The group said the construction industry raised £6.6 billion for the Scottish economy in 2014, employing thousands of people as it slowly recovered from heavy losses in the global downturn of 2009.
It said this was partly due to an increase in major public infrastructure projects, but now there were “fears that political deadlock combined with growing nervousness from overseas investors” could spark another crisis of confidence.
James Andersen, property and construction specialist at Grant Thornton in Scotland, said: “The recent business rates changes, combined with a raft of sweeping tax reforms and the ongoing skills shortage, has created a toxic mix and, quite simply, there is now no room for complacency.
“Scotland’s property and construction sector contributes billions to the economy and plays a vital role in skilled employment. Public and private sector leaders need to start a dialogue immediately and explore how greater collaboration and a joined-up strategy focused on growth can enable the industry to thrive in the medium to long term.”
His comments came as upmarket estate agent Savills revealed a rise in profits but said the fallout surrounding Brexit and indyref2 has made the commercial property market “slightly more challenging”.
Savills’ results showed that pre-tax profit nudged up 1 per cent to £100 million, helped by a strong performance in continental Europe and China.
Group revenue jumped 13 per cent to £1.4 billion, with chief executive Jeremy Helsby hailing a “record performance in 2016 despite the geopolitical distractions”.
But the firm also laid bare the impact of the Brexit vote on the key London market, with the business booking a 3 per cent fall in revenue at its UK residential arm to £124.4m, and contract exchanges falling 5 per cent in the capital.
Savills added that revenue from UK commercial transactions decreased 13 per cent to £86m against a backdrop of an overall 28 per cent fall in investment volumes.
However, it added that the collapse in the value of the pound helped mitigate the impact, with the top end of the residential market getting a boost and foreign buyers piling into the commercial market.
Nick Penny, head of Savills Scotland, said: “On the residential side of the business we have seen some very high values achieved in the past year, in hotspots around Edinburgh and Glasgow and the major centres.
“Whilst the uncertainly around Brexit and the noise about a possible indyref2 has made the commercial property market slightly more challenging, investment into Edinburgh’s office market in 2016 reached heights not seen since 2006 with £426m of transactions, 73 per cent above the ten-year annual average. Meanwhile, comparative value for money continued to drive demand for rural land in Scotland.”
He added: “I am cautiously optimistic about Scotland’s property sector in 2017, as for those looking to achieve an income return, real estate still provides a very attractive asset class.”

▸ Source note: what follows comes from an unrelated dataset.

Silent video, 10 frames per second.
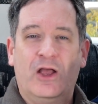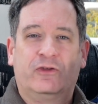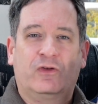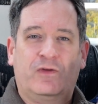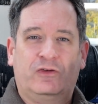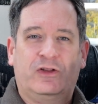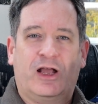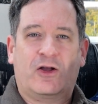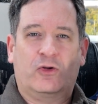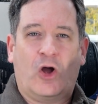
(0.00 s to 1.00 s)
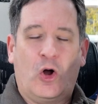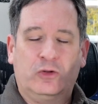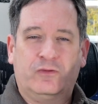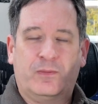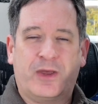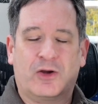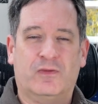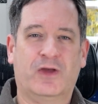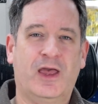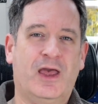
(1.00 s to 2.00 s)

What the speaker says: so eventually I got hold of a pair of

The central London leasing market saw a 21 per cent reduction in the take-up of City offices, while the vacancy rate in the Square Mile rose to 5.7 per cent against as rents continued to increase.

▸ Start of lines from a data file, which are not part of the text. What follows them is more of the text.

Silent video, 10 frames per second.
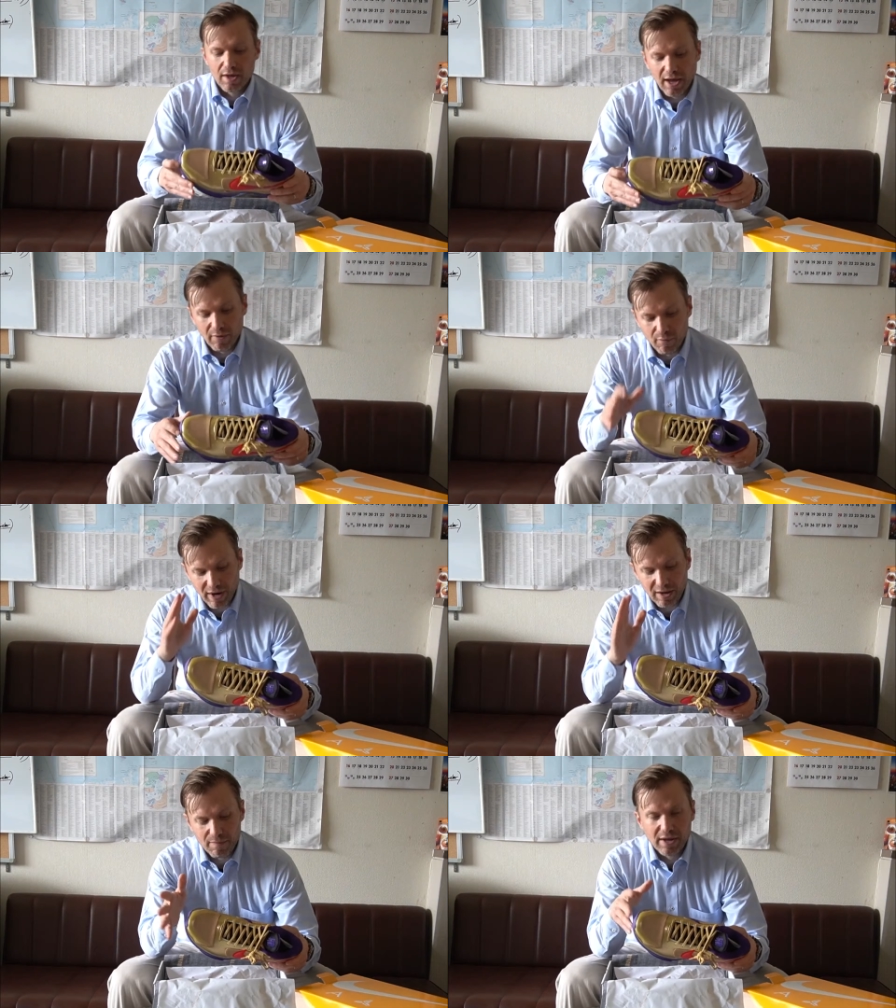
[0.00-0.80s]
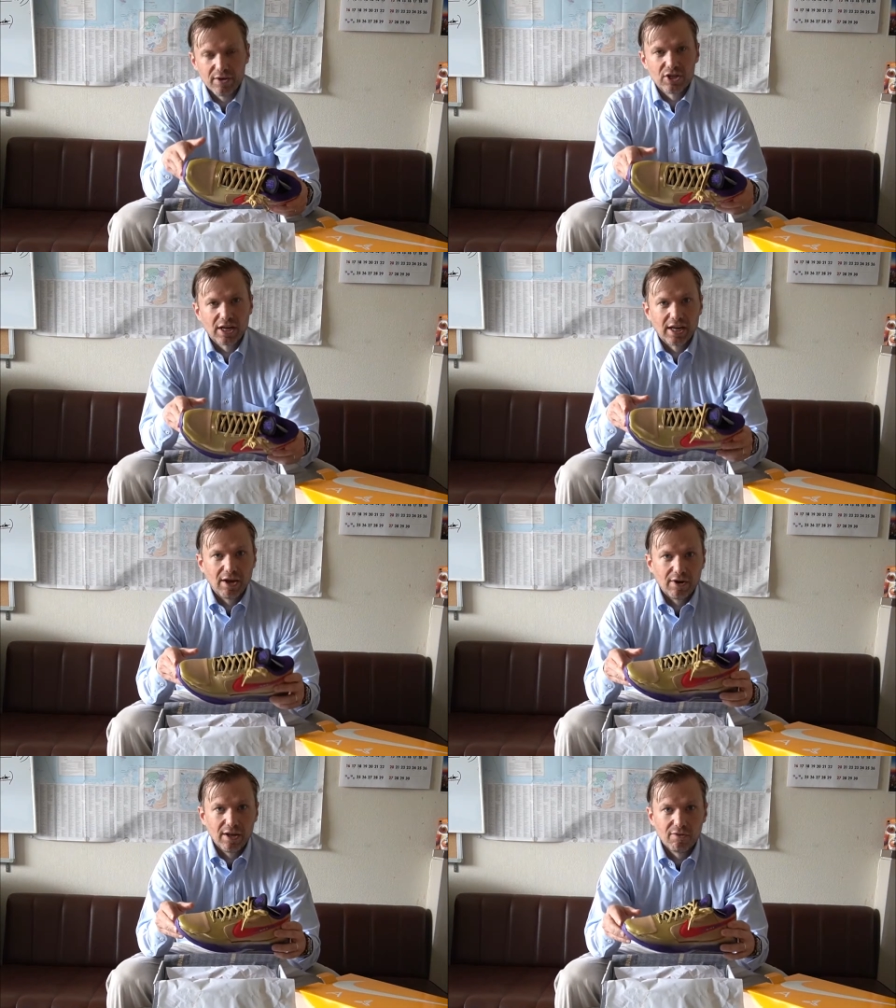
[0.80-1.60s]
I recommend checking
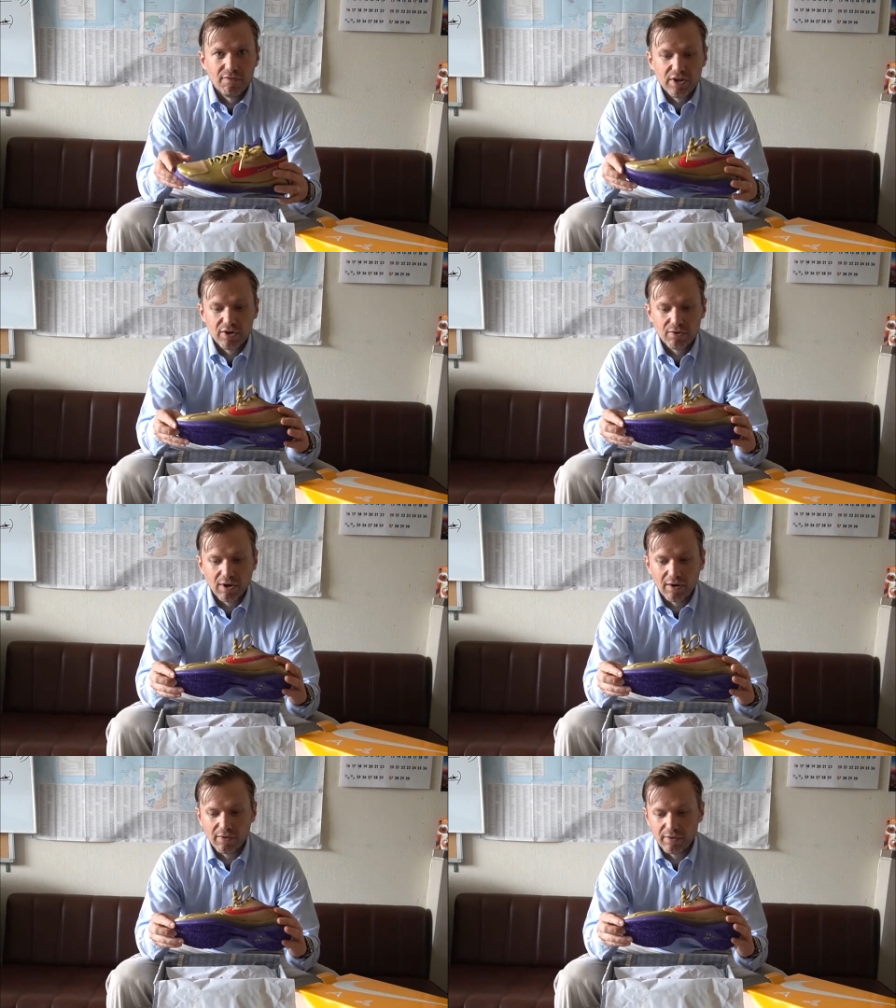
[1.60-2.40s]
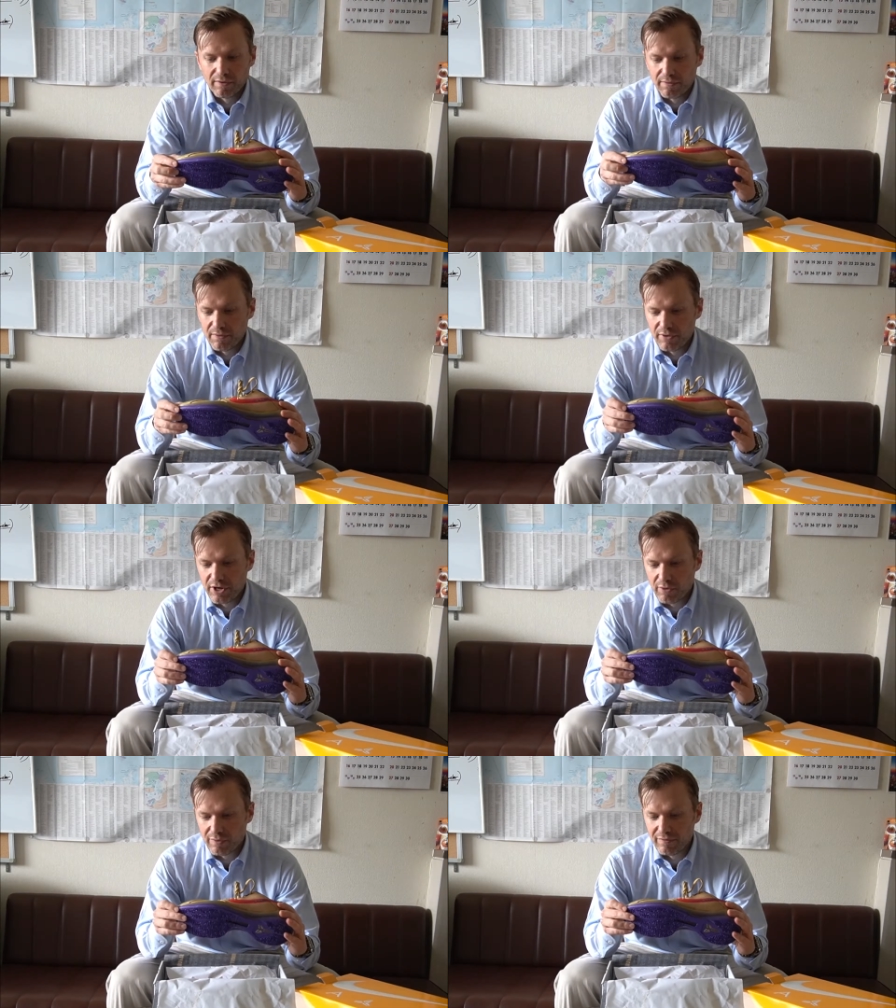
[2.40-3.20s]
out his video on the
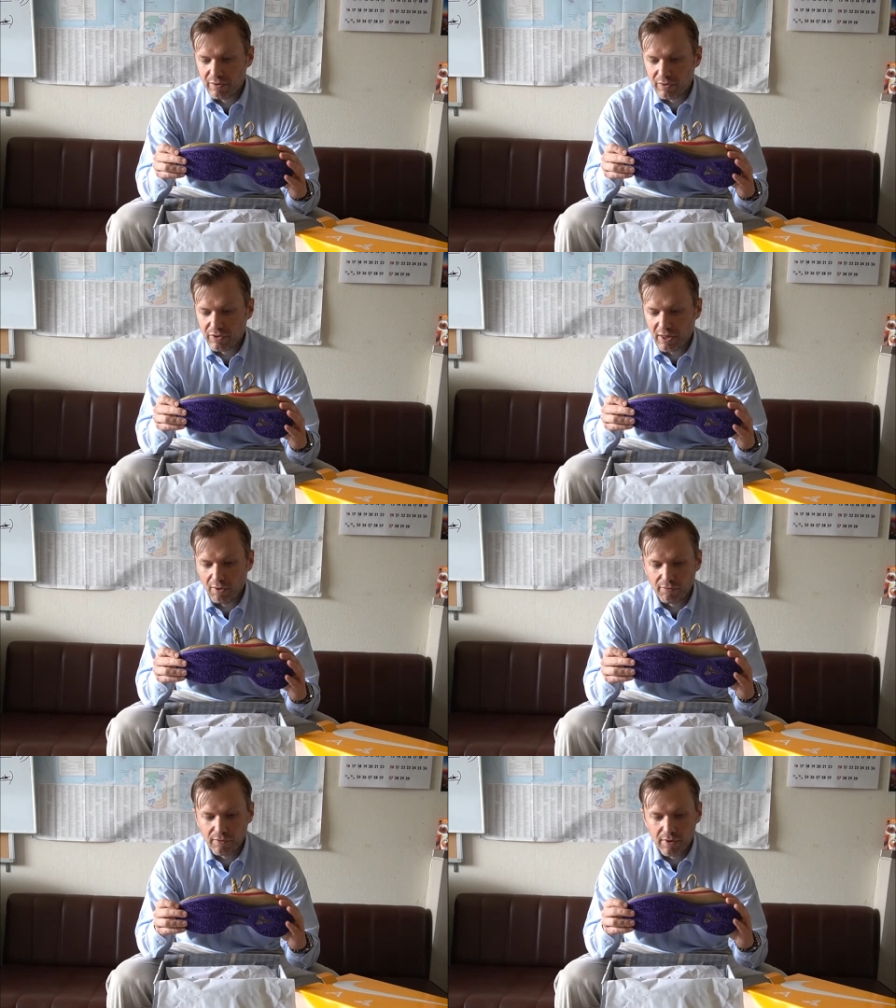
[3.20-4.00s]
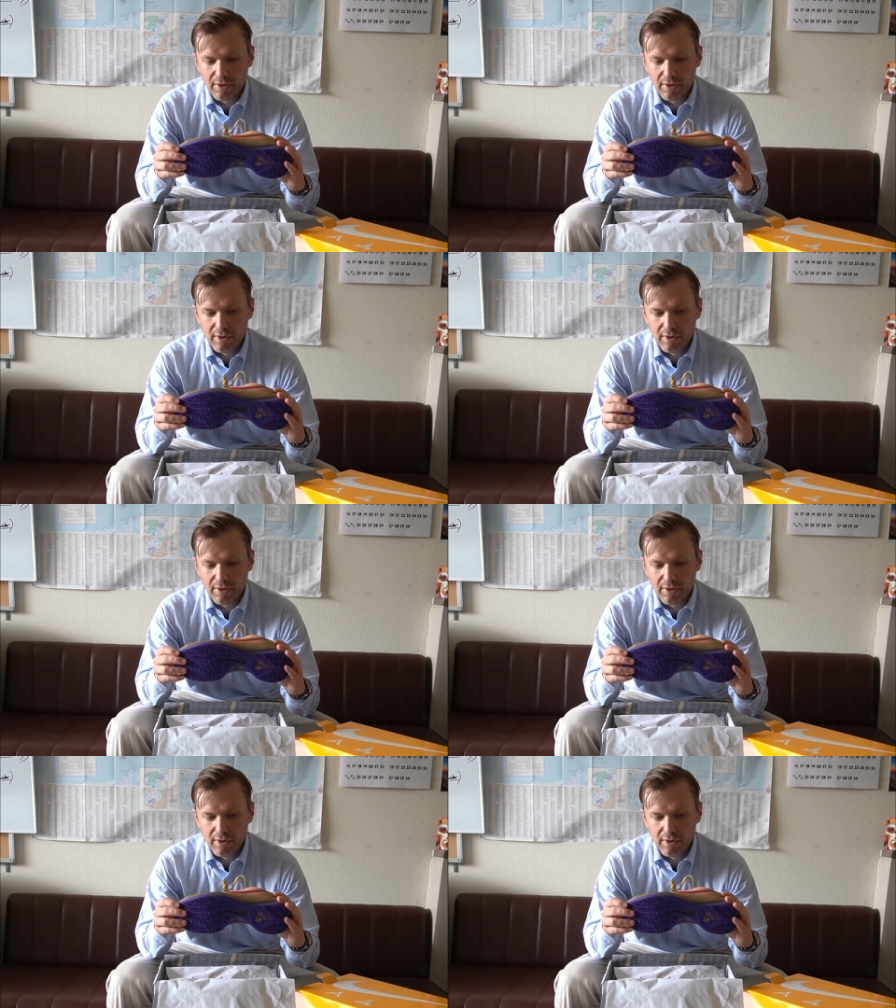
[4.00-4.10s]
sneaker review itself.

Helsby said: “We entered 2017 with a continuation of global macro-economic concerns, rising bond yields, uncertainty over the impact of Brexit negotiations in the UK and continental Europe and a new administration in the US.
“Savills is a strong and diverse global firm and we continue to look at opportunities to develop our business. We have started the year well and our expectations for the full year remain unchanged.”
Nicholas Hyett, equity analyst at Hargreaves Lansdown, said: “Savills has delivered growth despite the turmoil in the UK property market, which is testament to the fact that it’s a lot more than a high end UK estate agent these days.”